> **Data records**
-*-*-

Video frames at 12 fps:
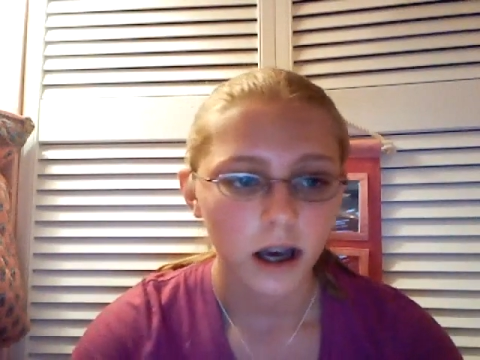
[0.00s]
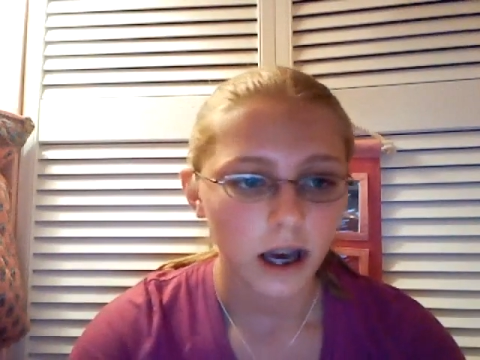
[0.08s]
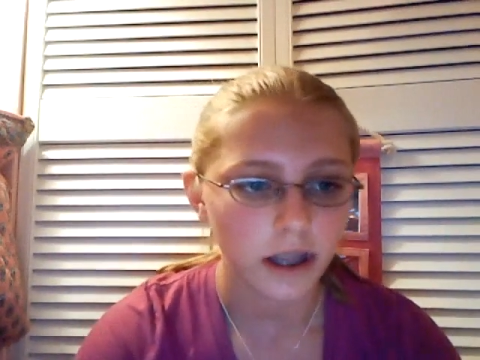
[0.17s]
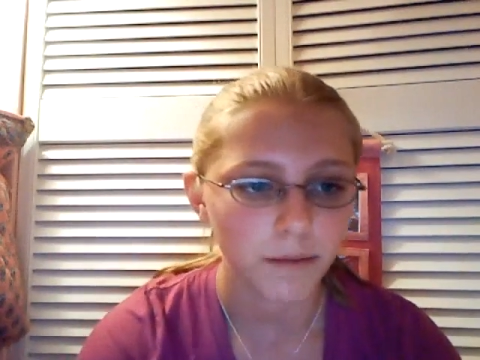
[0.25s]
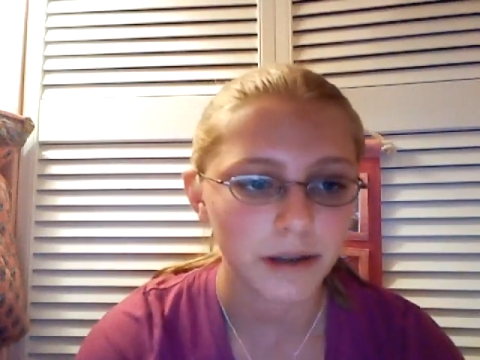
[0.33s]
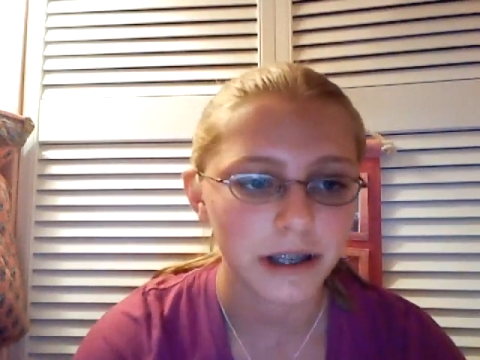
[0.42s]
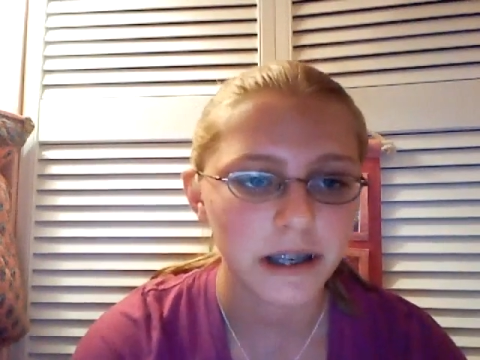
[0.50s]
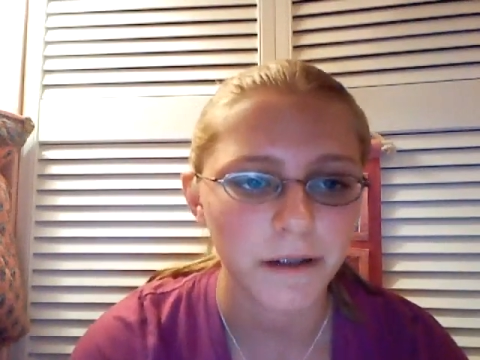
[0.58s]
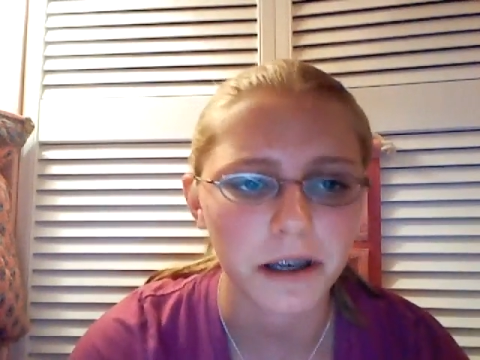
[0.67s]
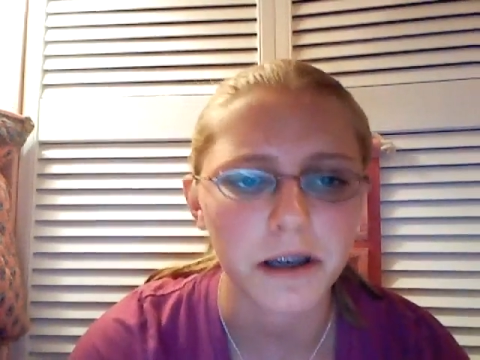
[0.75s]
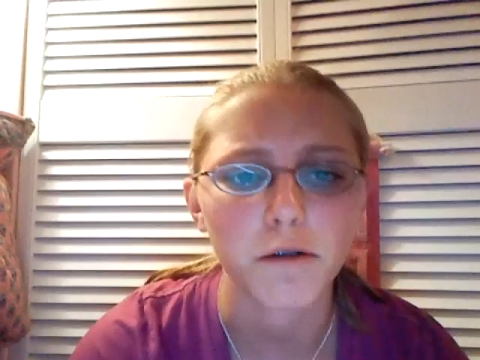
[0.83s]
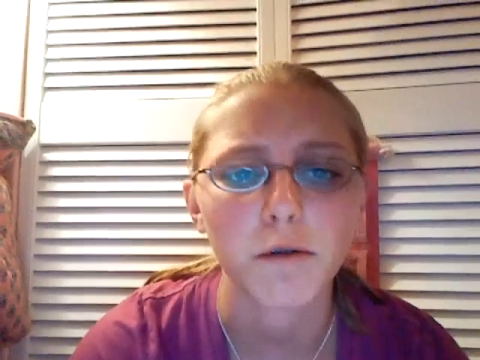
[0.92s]
And then let me see if I
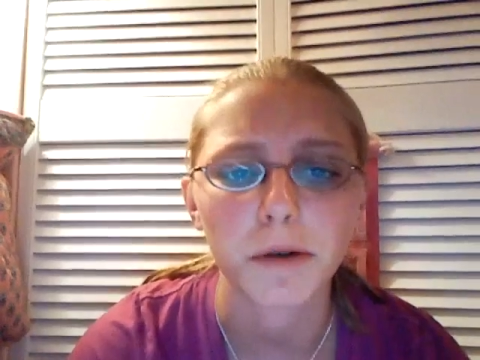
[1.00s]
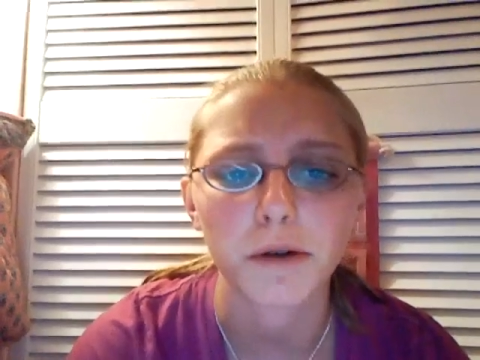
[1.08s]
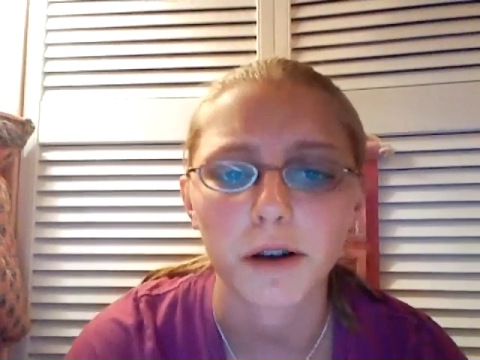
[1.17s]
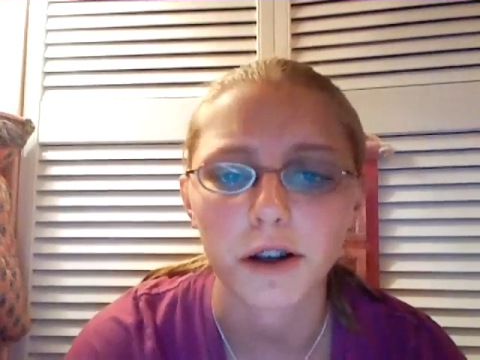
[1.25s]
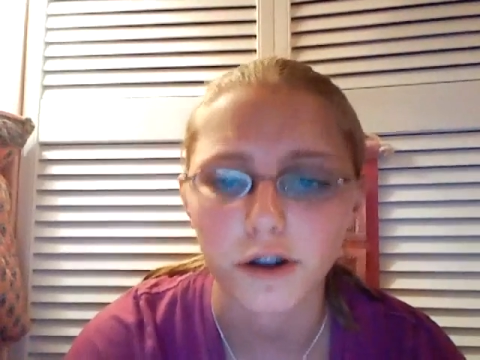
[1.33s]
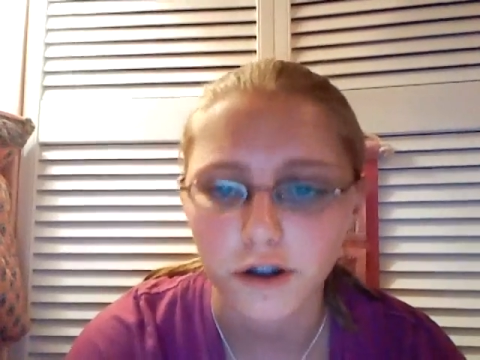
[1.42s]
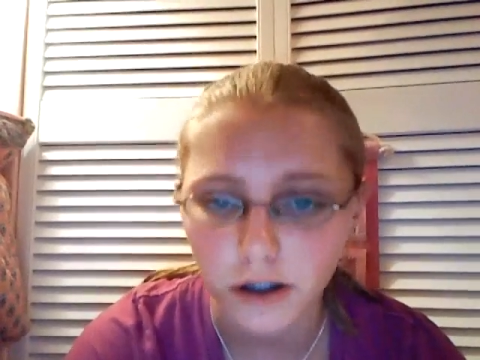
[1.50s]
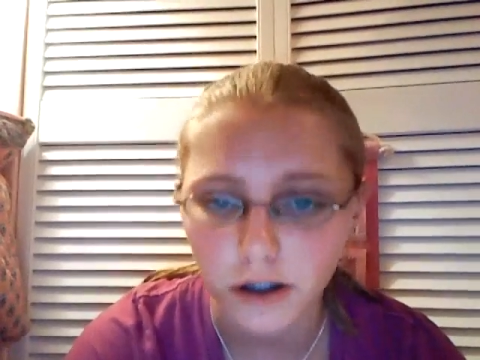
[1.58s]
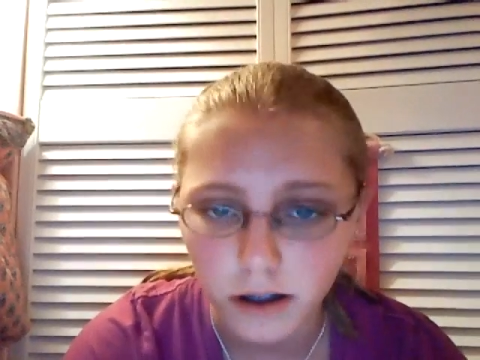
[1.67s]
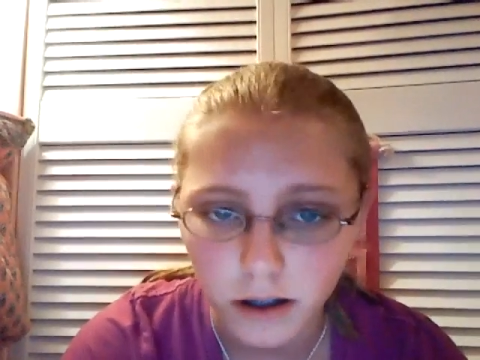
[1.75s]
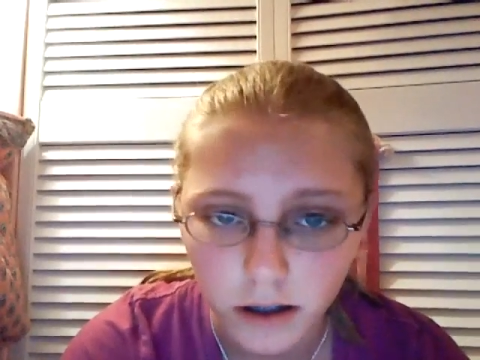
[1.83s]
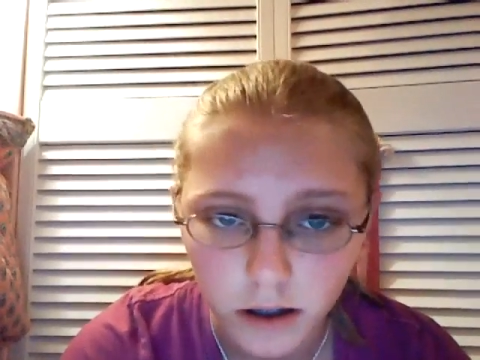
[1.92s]
can get one more question.
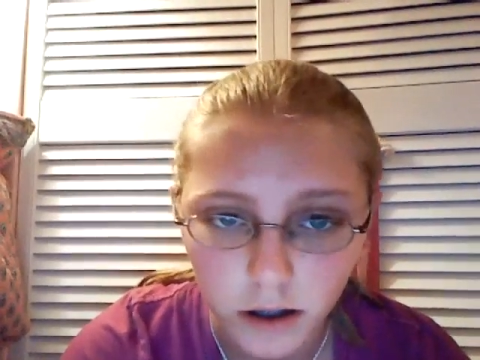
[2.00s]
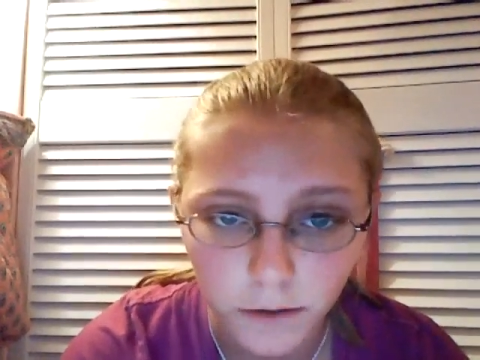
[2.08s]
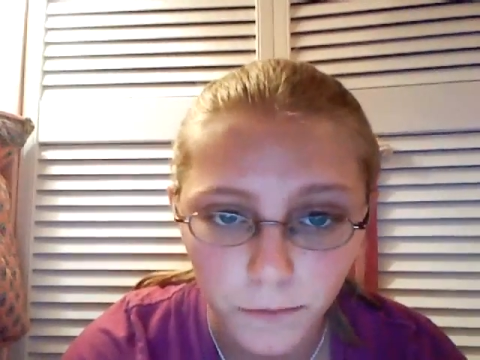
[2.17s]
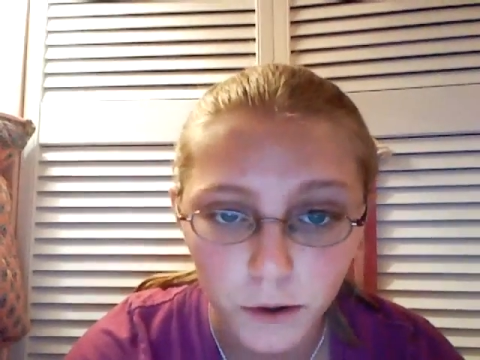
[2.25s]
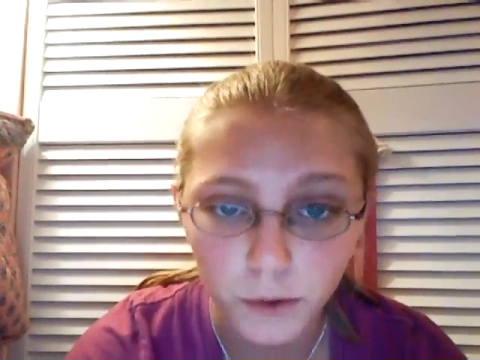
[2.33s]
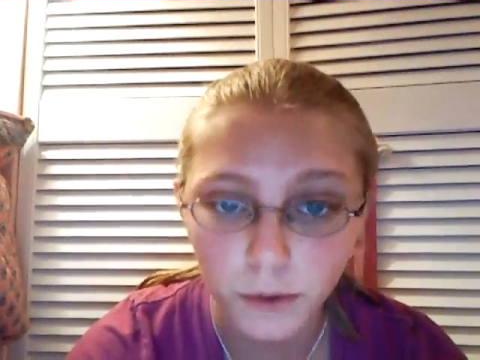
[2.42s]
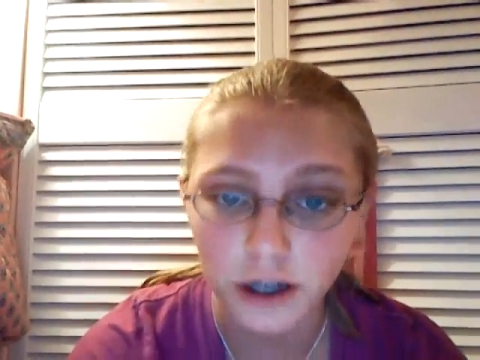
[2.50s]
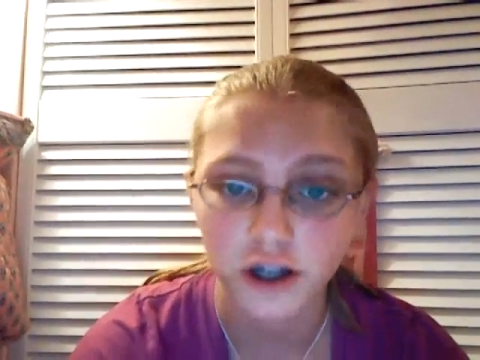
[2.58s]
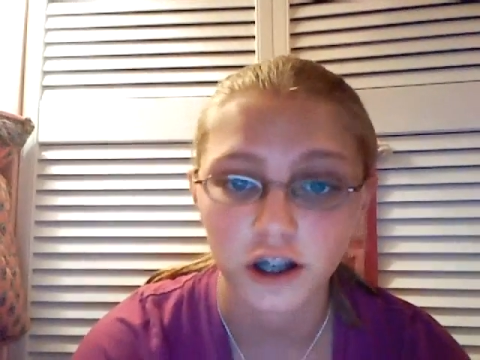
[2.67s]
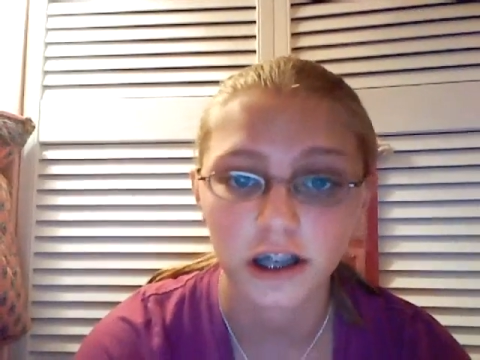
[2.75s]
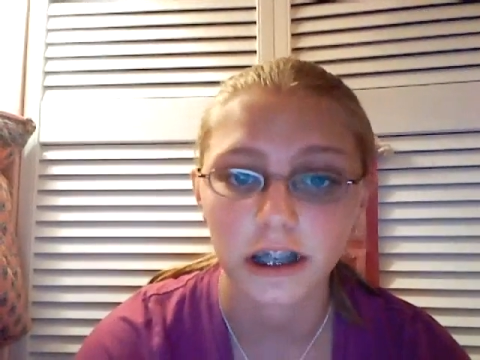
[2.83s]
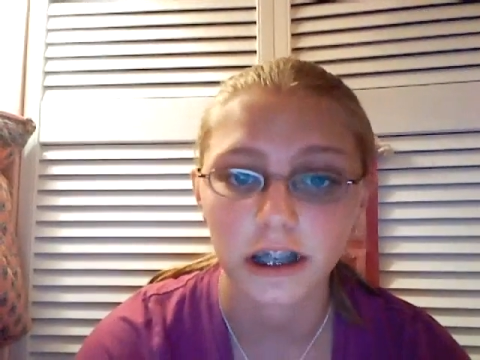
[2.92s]
The fourth question is,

-*-*-

> **PROBLEM TO SOLVE**
Output the entries above exactly. Drop the pictures.

> **RESULT OF THE EXERCISE**
Video frames at 12 fps:
[0.00s]
[0.08s]
[0.17s]
[0.25s]
[0.33s]
[0.42s]
[0.50s]
[0.58s]
[0.67s]
[0.75s]
[0.83s]
[0.92s]
And then let me see if I
[1.00s]
[1.08s]
[1.17s]
[1.25s]
[1.33s]
[1.42s]
[1.50s]
[1.58s]
[1.67s]
[1.75s]
[1.83s]
[1.92s]
can get one more question.
[2.00s]
[2.08s]
[2.17s]
[2.25s]
[2.33s]
[2.42s]
[2.50s]
[2.58s]
[2.67s]
[2.75s]
[2.83s]
[2.92s]
The fourth question is,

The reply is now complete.